Project management and tools for health informatics

## 1. Download and prepare data:

**Do not alter the code in this Section!**

The code in this section downloads the [IMDB IMDB Large Movie Review Dataset]('https://ai.stanford.edu/~amaas/data/sentiment/aclImdb_v1.tar.gz') which is the dataset you will be working on in this assignment.

In [2]:
import os
import tarfile
from urllib.request import urlretrieve

In [3]:
if not os.path.exists('aclImdb'):
    # download data:
    urlretrieve('https://ai.stanford.edu/~amaas/data/sentiment/aclImdb_v1.tar.gz', 'aclImdb.tar.gz')

    # unzip data:
    with tarfile.open('aclImdb.tar.gz') as file:
        file.extractall('./')

## 2. Some helper Functions:

**Do not alter the code in this Section!**

This section contains the code for some helper functions that will be useful for solving the assignment. Example code on how to use the functions is provided in section 3.

In [4]:
import pandas as pd

from typing import Literal, Tuple, Iterable

Function for loading data into a pandas dataframe:

In [5]:
def load_data(split:Literal['train', 'test'], texts_per_class:int=500) -> pd.DataFrame:
    ''' Loads the data into a pandas dataframe.'''
    paths  = []
    labels = []

    for label in ('pos', 'neg'):
        # get all files in the folder:
        files = os.listdir(os.path.join('aclImdb', split, label))[:texts_per_class]

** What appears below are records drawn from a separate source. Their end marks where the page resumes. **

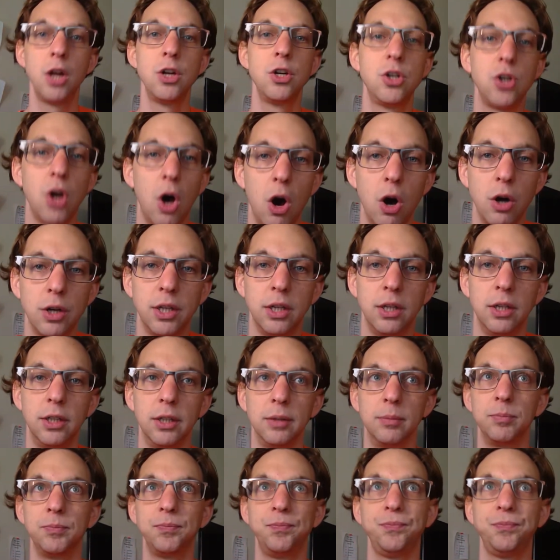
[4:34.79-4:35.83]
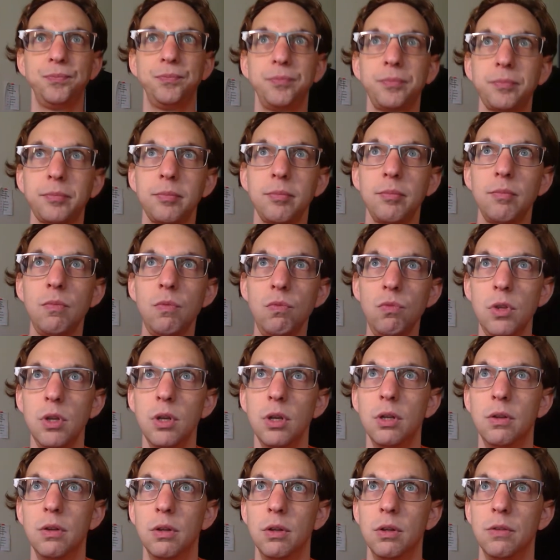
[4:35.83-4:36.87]
talking,
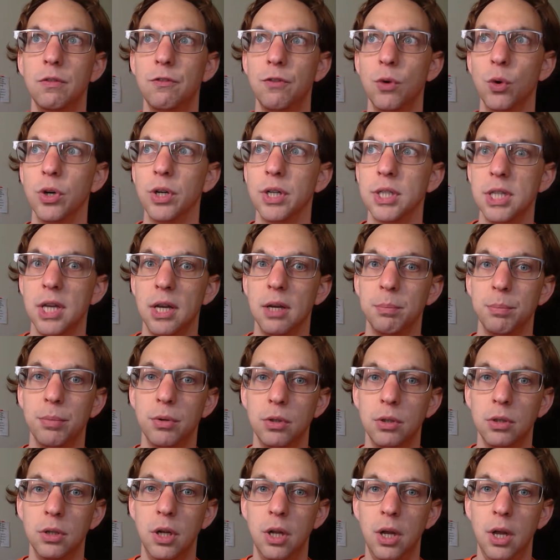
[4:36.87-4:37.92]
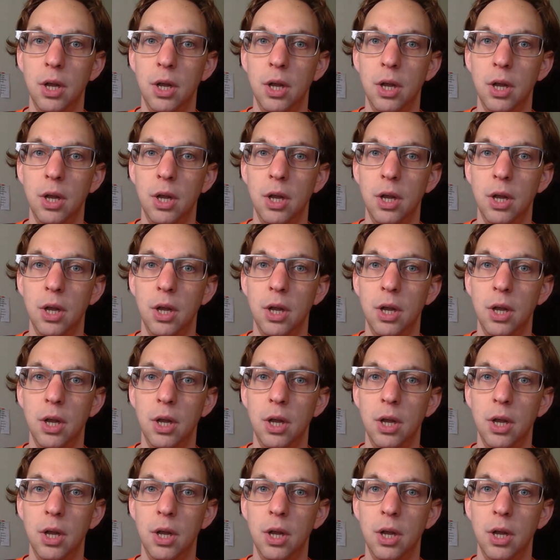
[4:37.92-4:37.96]
for example.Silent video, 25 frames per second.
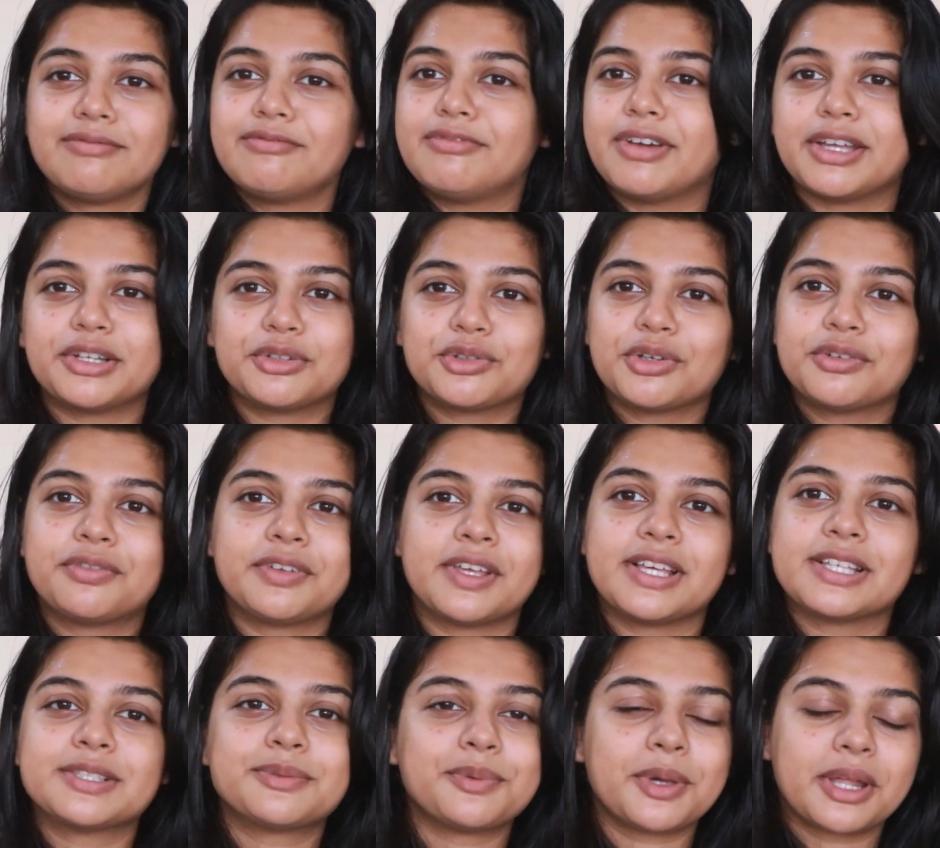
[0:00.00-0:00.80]
went to a
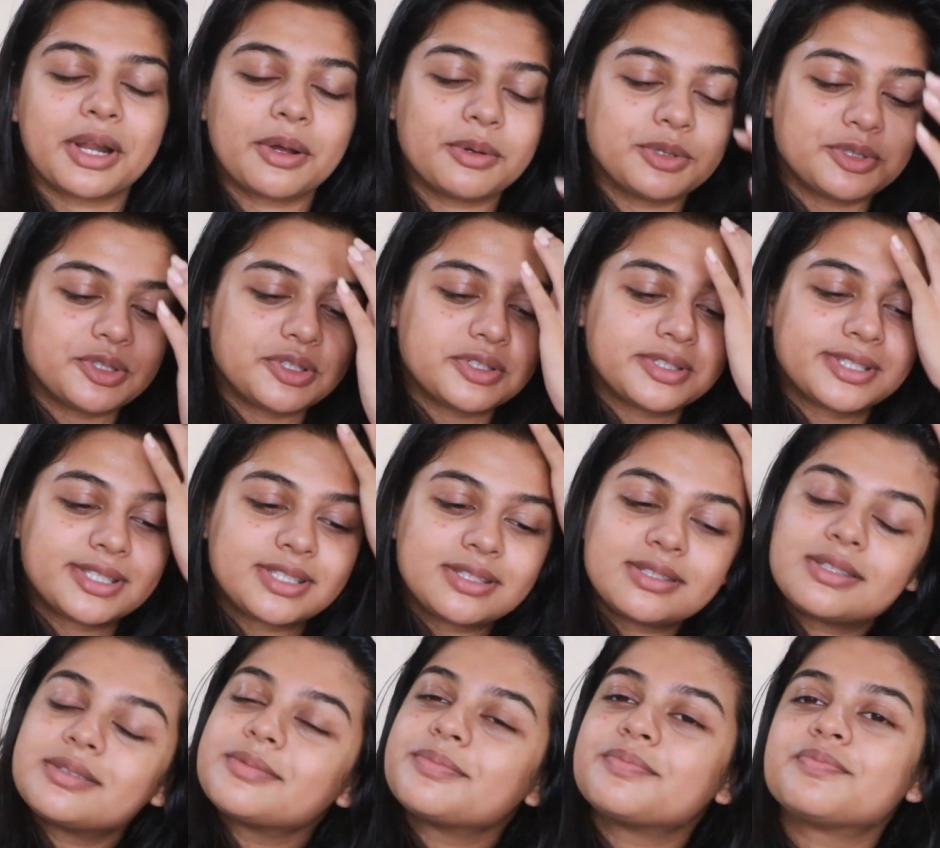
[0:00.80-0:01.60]
phase where I was
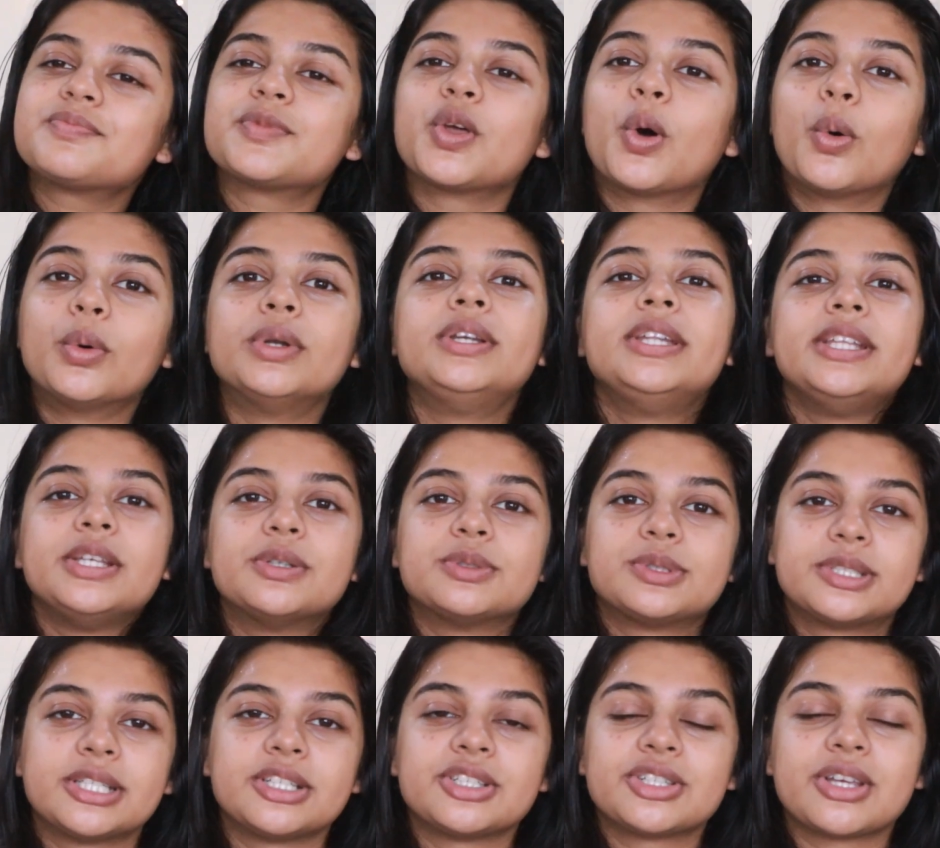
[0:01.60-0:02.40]
just only
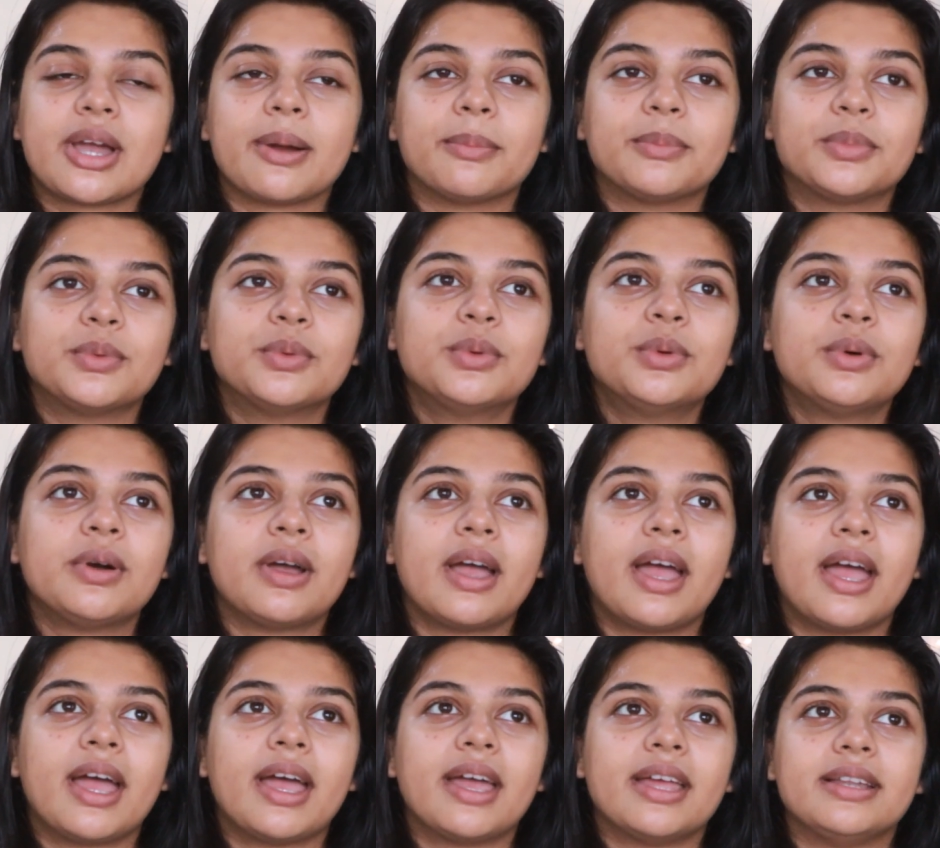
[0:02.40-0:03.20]
using shampoo
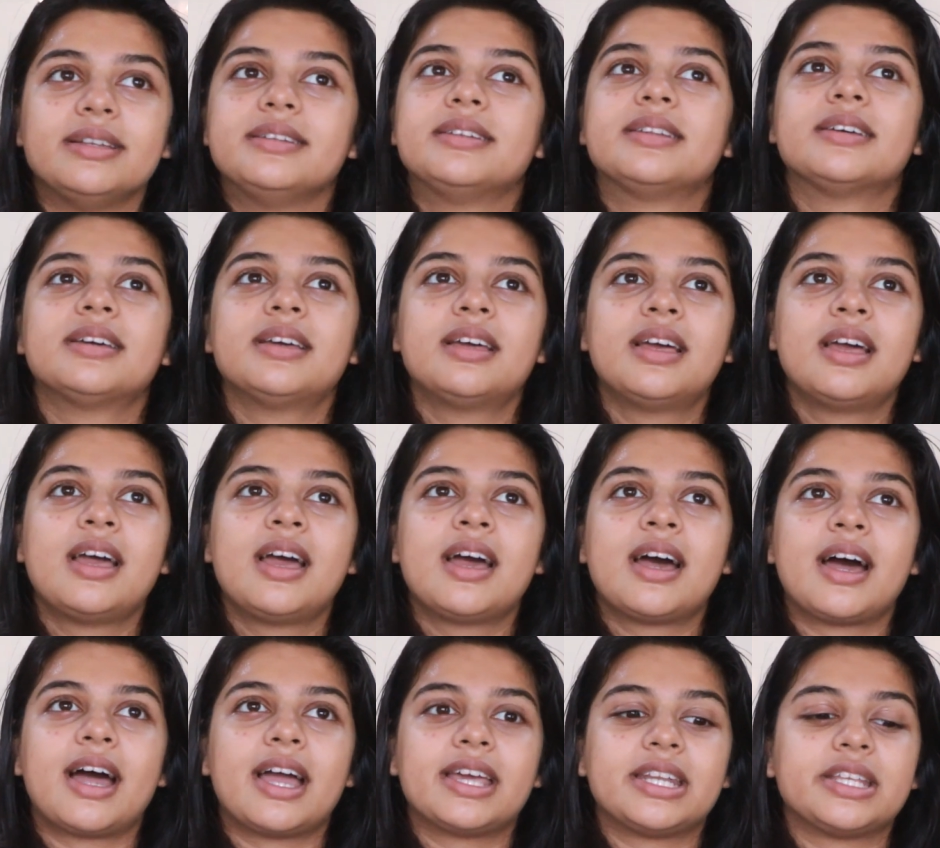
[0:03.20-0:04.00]
and
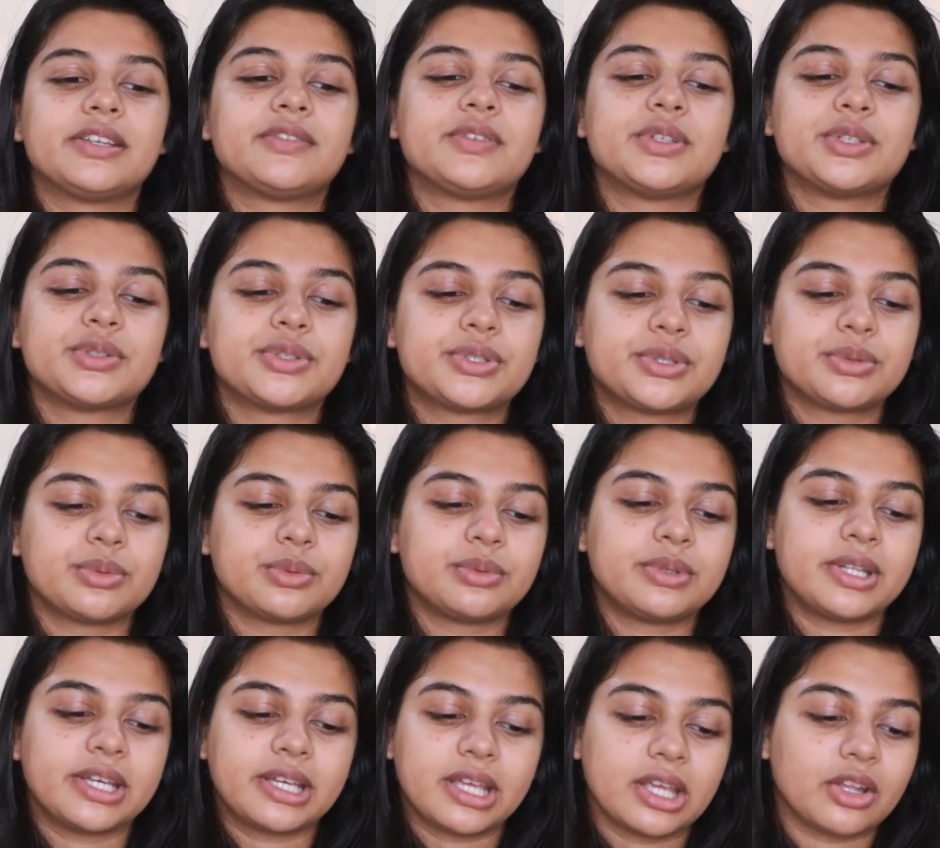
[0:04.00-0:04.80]
I never used to
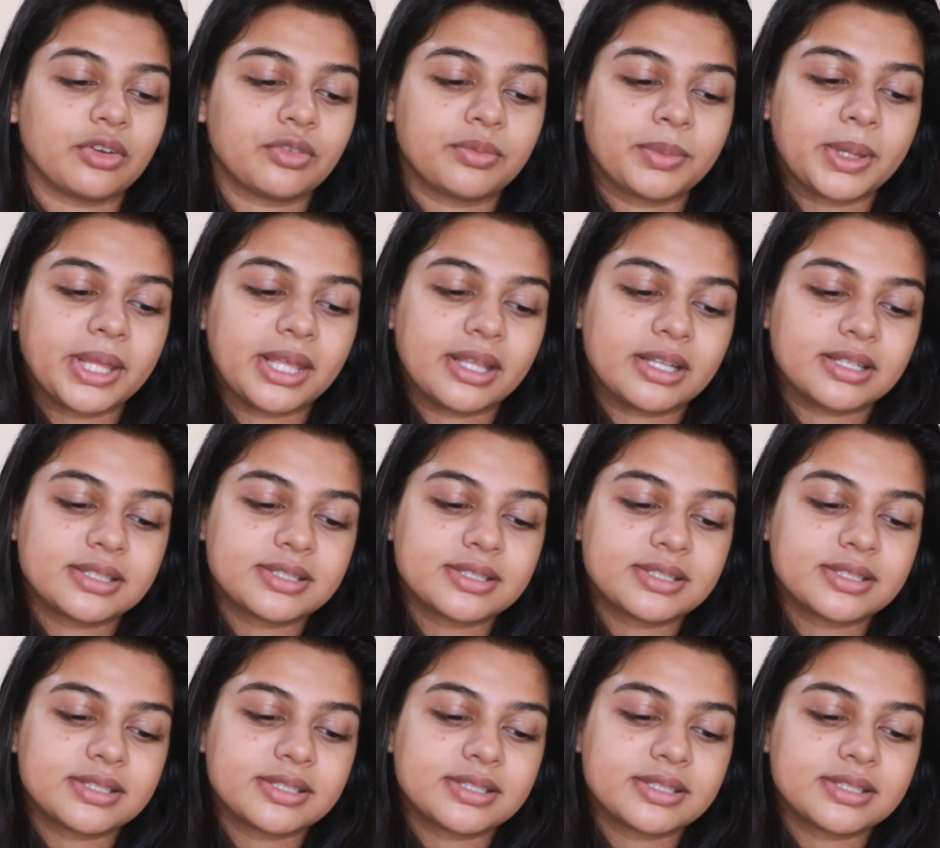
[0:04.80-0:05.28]
take care of my hair.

        # append them to the lists:
        paths.extend([os.path.join('aclImdb', split, label, f) for f in files])
        labels.extend([label] * len(files))

    return pd.DataFrame({'path':paths, 'label':labels})

Function for loading a specific text:

In [6]:
def load_text(path:str) -> str:
    ''' Reads a single text given the path. '''
    # read file from disk:
    with open(path, 'r', encoding='utf8') as file:
        s = file.read()

    return s

Function for iterating through multiple texts:

In [7]:
def iterate_texts(data:pd.DataFrame) -> Iterable[Tuple[str, str]]:
    ''' Iterates through a pandas dataframe. '''

    for path in data['path'].values:
        # read file from disk:
        with open(path, 'r', encoding='utf8') as file:
            text = file.read()

        yield text

## 3. Text Mining Pipeline

This section will cover the text mining steps for this assignment. The following steps will be performed:

1. **Analyze the Data for Difficult Parts**  
   - Review the data to identify challenging aspects such as contractions, informal language, and complex sentence structures.

2. **Replace Contractions and Informal Language**  
   - Expand common contractions and replace informal phrases, if necessary, to standardize the text for processing.

3. **Tokenize the Texts**  
   - Apply a suitable tokenizer to break down the text into individual tokens for analysis.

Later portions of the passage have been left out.